The personalization game is complex. It may look easy if you just buy an off-the-shelf personalization engine, set up some rules with unrefined data and let it run. While it’s better than sending uniform message to everyone, that kind of rudimentary approach is far less than ideal, not to mention the annoyance factor.

To maximize the power of all available data and the personalization engine itself, we must compress the data in forms of personas. Resultant messaging will be far more relevant to your target audience as, for one, a persona is a built-in mechanism for the personal touch. If you set the menu up as a bridge between data and people, that is.

Segments vs. Personas

Personalization may mean different things to marketers, but we may break it down to, one, reacting to what you specifically know about the target and, two, proactively personalizing messages and offers based on both explicit and implicit data.

Tina ThrillseekerPersonalization may mean different things to marketers, but we may break it down to, one, reacting to what you specifically know about the target and, two, proactively personalizing messages and offers based on both explicit and implicit data.
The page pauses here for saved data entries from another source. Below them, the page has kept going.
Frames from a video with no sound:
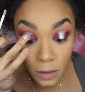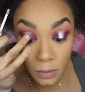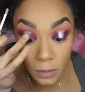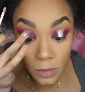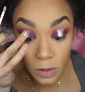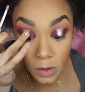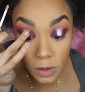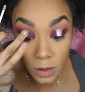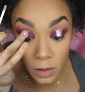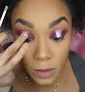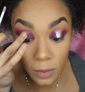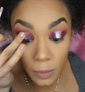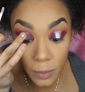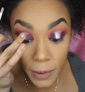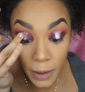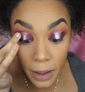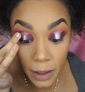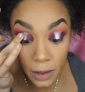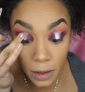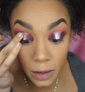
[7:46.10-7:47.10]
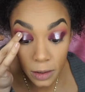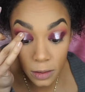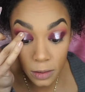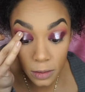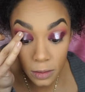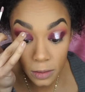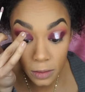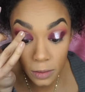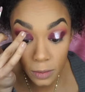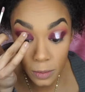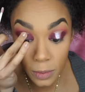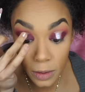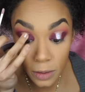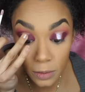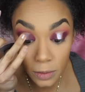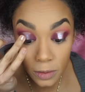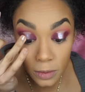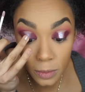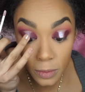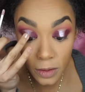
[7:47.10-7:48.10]
I'm just going to pat it in a little
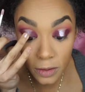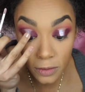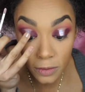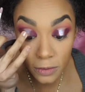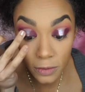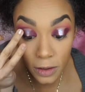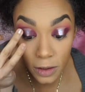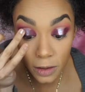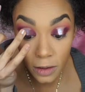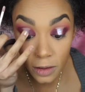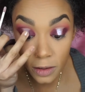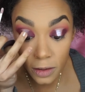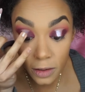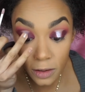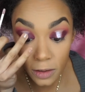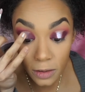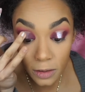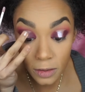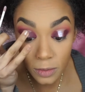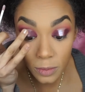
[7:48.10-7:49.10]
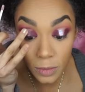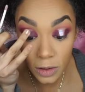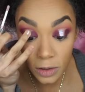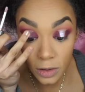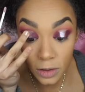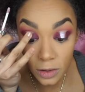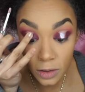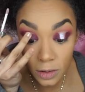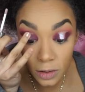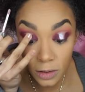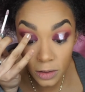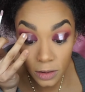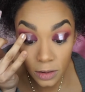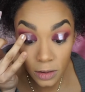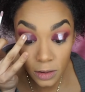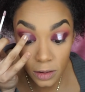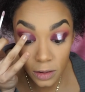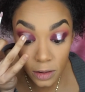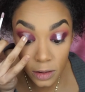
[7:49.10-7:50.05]
bit with my finger to make sure it's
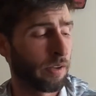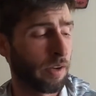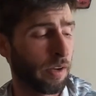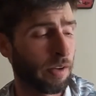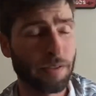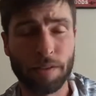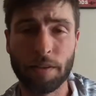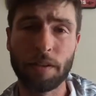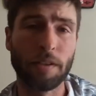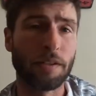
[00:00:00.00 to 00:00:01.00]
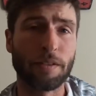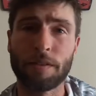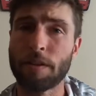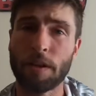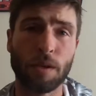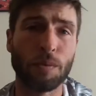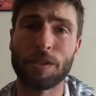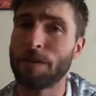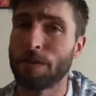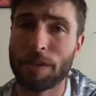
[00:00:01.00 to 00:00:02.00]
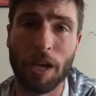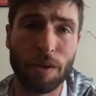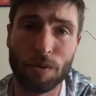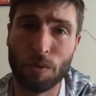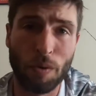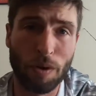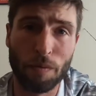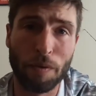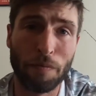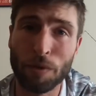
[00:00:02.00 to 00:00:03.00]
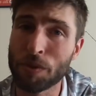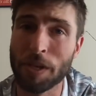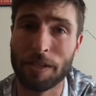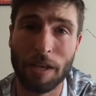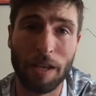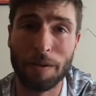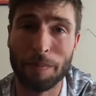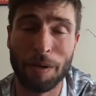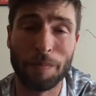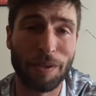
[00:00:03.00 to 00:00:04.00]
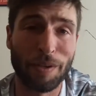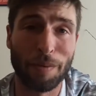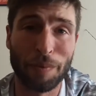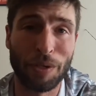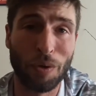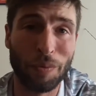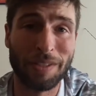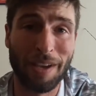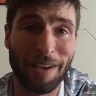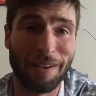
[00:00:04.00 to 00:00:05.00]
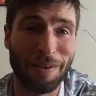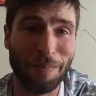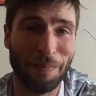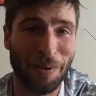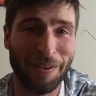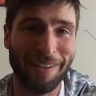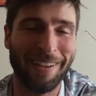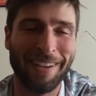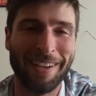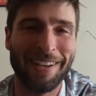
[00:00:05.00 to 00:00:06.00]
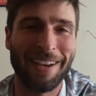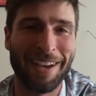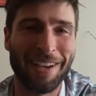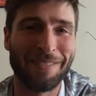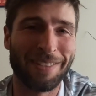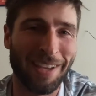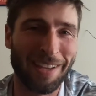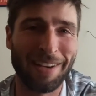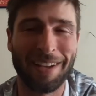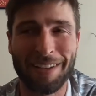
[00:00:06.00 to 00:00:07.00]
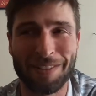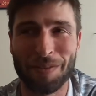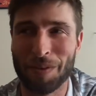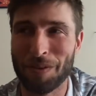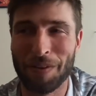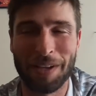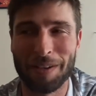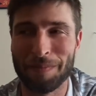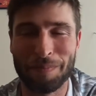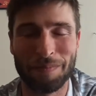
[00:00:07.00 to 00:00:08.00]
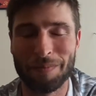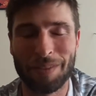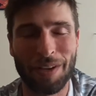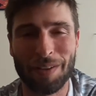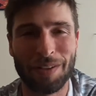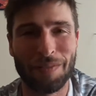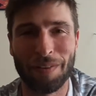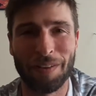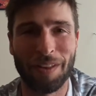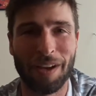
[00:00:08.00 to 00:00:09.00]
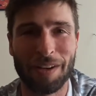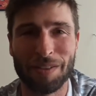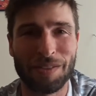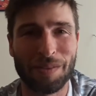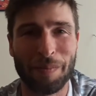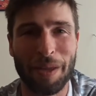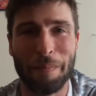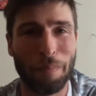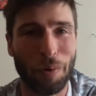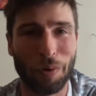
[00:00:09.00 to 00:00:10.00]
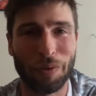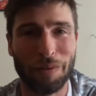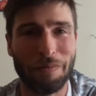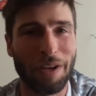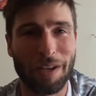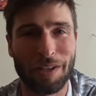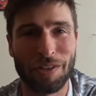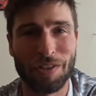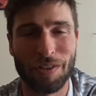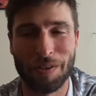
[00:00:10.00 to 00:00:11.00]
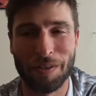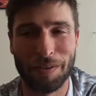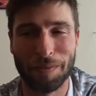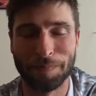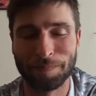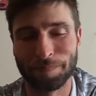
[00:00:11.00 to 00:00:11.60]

honestly, it was either 10 or 12. It feels like 10 to me. I'm gonna go with 10, but I have 10 and 12. I got a ton of different lines. Some of that Berkeley Vanish, you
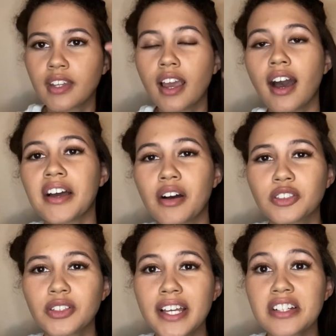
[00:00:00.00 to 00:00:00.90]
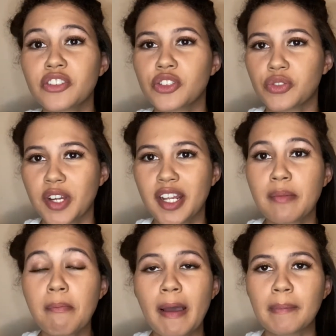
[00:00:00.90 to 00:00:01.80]
I also like to straighten
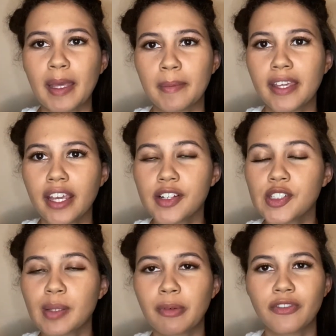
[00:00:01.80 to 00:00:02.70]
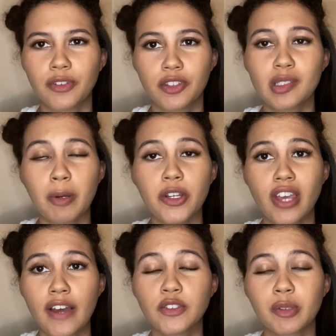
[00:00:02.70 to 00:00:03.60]
my baby hairs, but for this part you
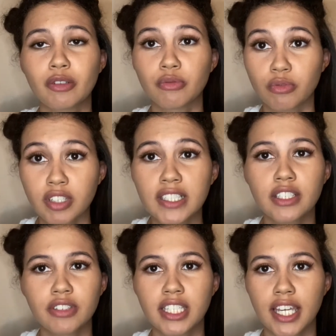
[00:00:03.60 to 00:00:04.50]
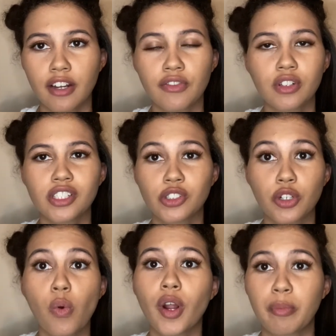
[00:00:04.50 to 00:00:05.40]
have to be really careful because you
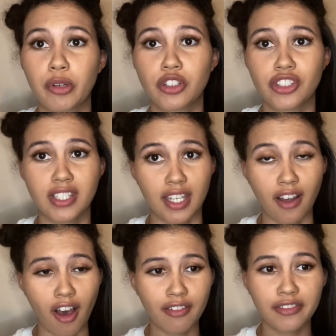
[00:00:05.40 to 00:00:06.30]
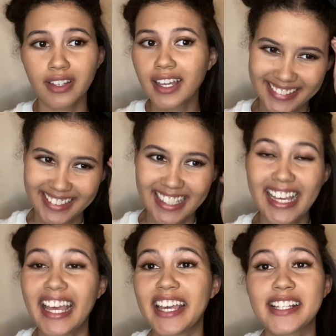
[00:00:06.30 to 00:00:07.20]
don't want to burn your skin off.
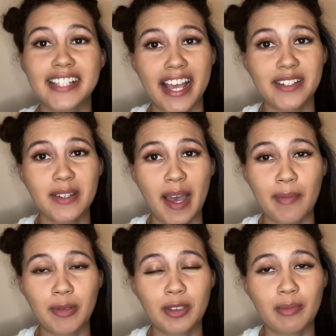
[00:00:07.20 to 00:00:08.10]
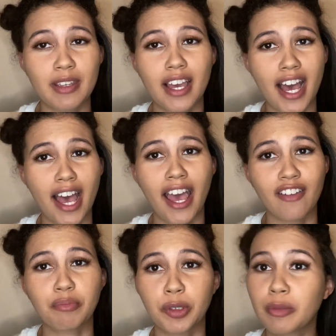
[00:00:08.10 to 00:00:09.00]
It's actually happened to me. I
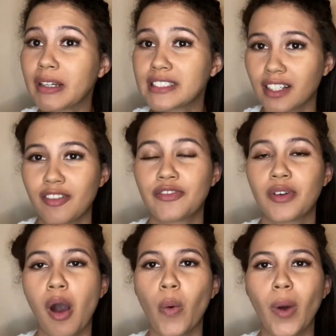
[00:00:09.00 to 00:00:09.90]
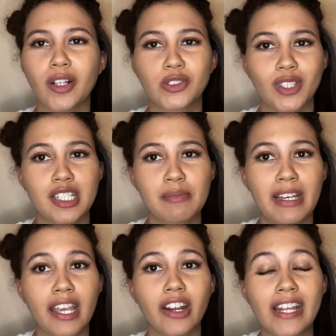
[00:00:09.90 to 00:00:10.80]
have burned myself while straightening my
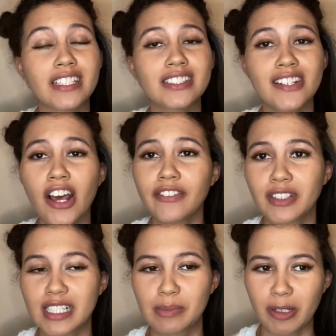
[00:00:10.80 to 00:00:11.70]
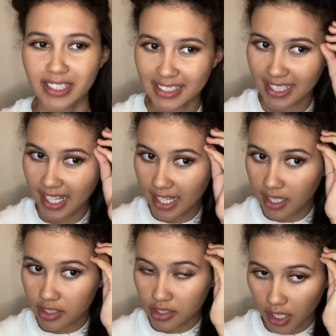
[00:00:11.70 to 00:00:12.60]
hair, and it's not a fun experience.
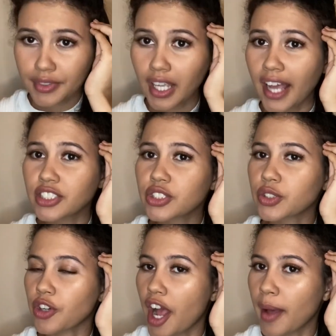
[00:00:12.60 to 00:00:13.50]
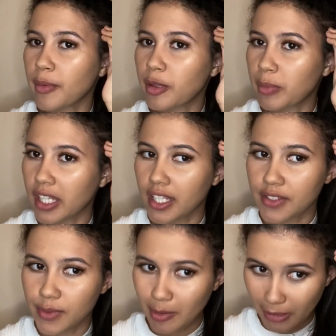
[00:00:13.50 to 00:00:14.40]
So I just grab the
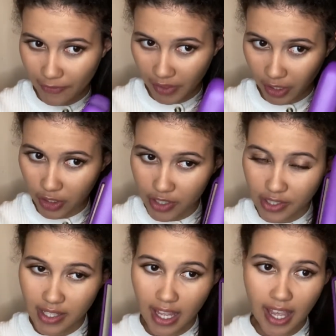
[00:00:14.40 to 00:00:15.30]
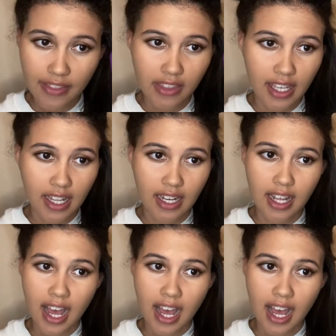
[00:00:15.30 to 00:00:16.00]
piece with my fingers, and then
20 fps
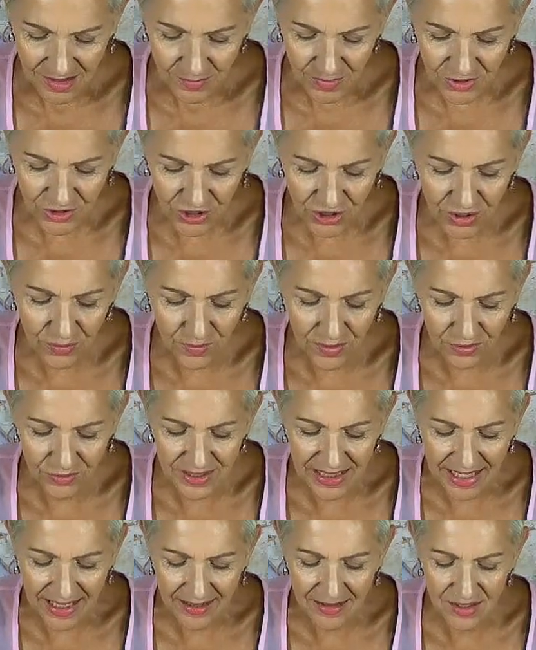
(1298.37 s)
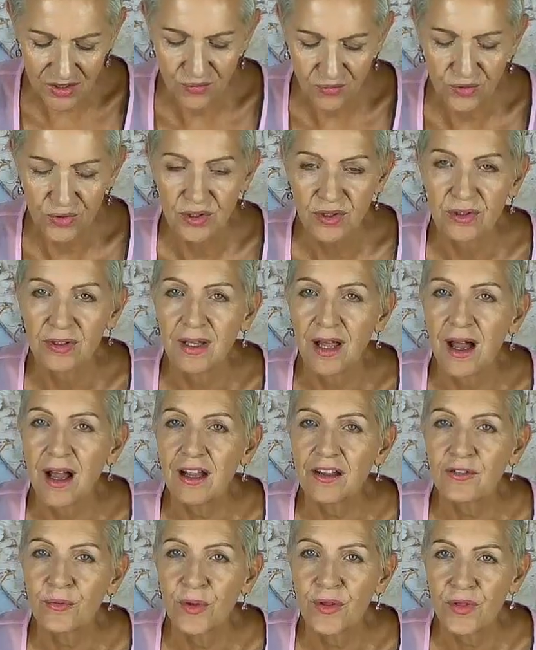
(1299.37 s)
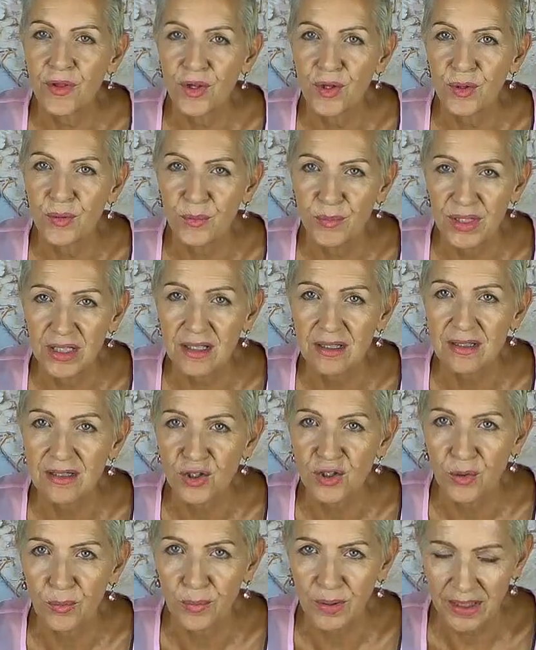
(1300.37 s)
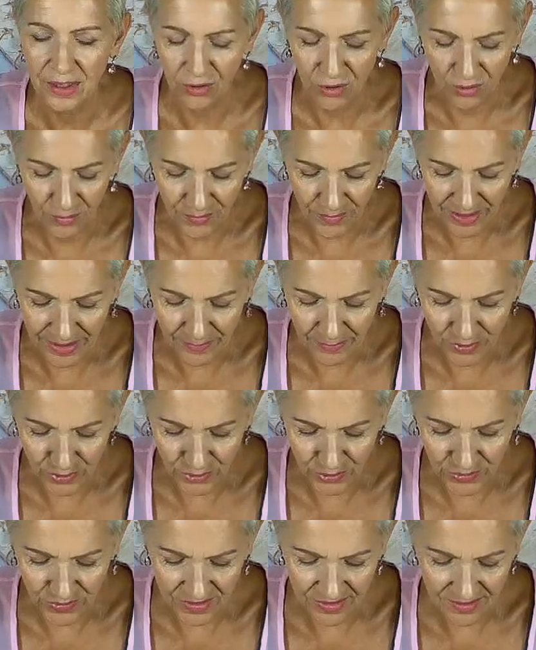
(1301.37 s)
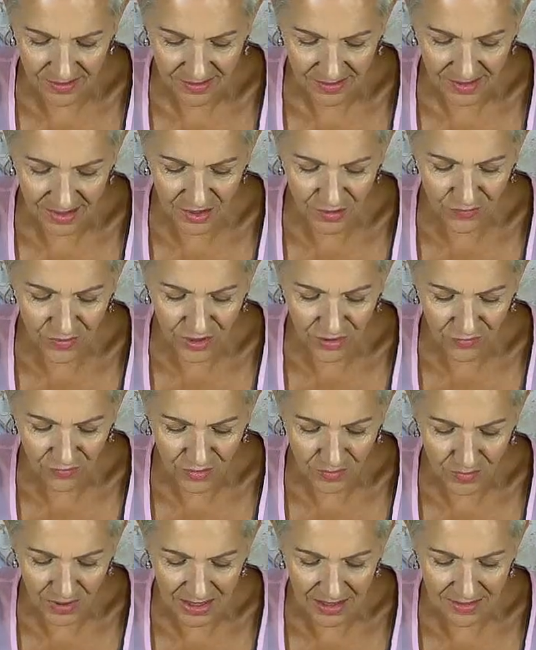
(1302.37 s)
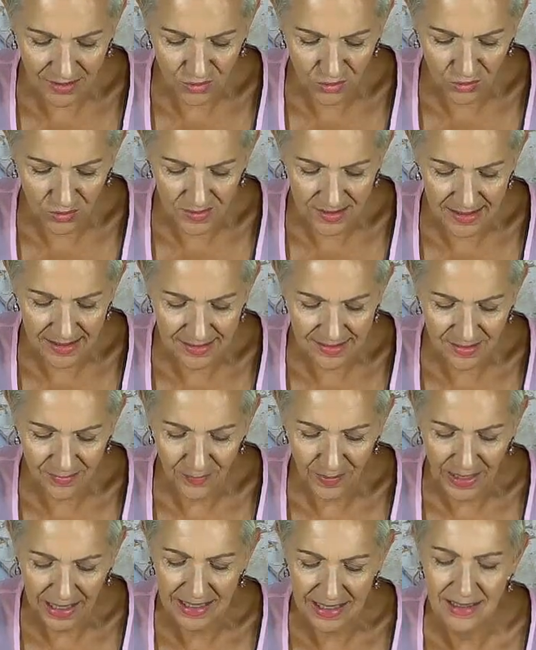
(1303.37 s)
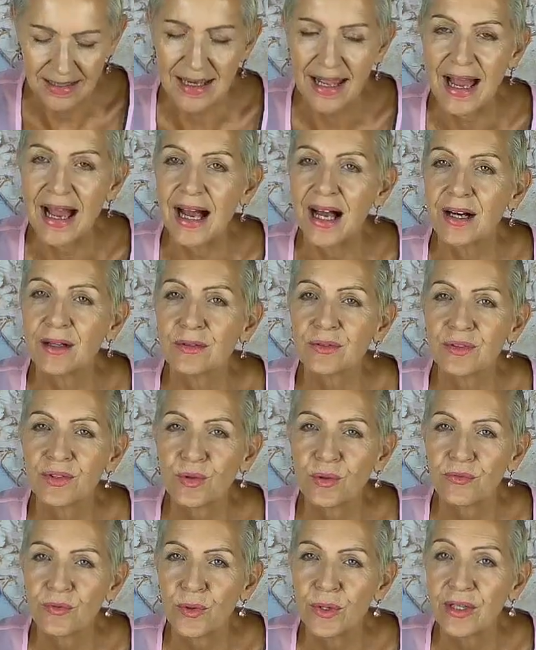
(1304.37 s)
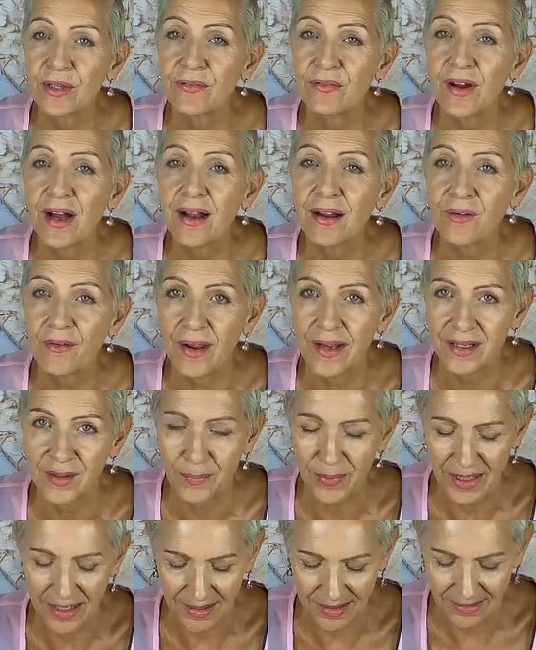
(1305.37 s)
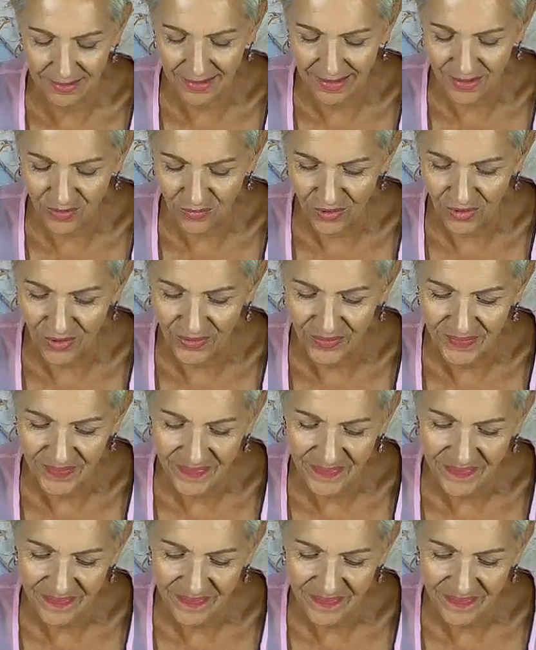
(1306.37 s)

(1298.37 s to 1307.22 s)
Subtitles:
but she will dance through your life with her big stomping combat boots, even if it means causing some pain now to avoid a far greater pain later on.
The first one is more like “OK, the target prospect is clicking a whole a lot in the hiking gear section, so show him more related products right now.” This type of activity requires technical know-how regarding Web and mobile display techniques, and there are lots of big and small companies that specialize in that arena. Simply put, what good is all this talk about data and analytics, if one doesn’t know how to display personalized messages to the target customer? If you “know” that the customer is looking for hiking gear, by any means, usher him to the proper section. There are plenty of commercial versions of “product-to-product” matching algorithms available, too. We can dissect the data trail that the consumer left behind later.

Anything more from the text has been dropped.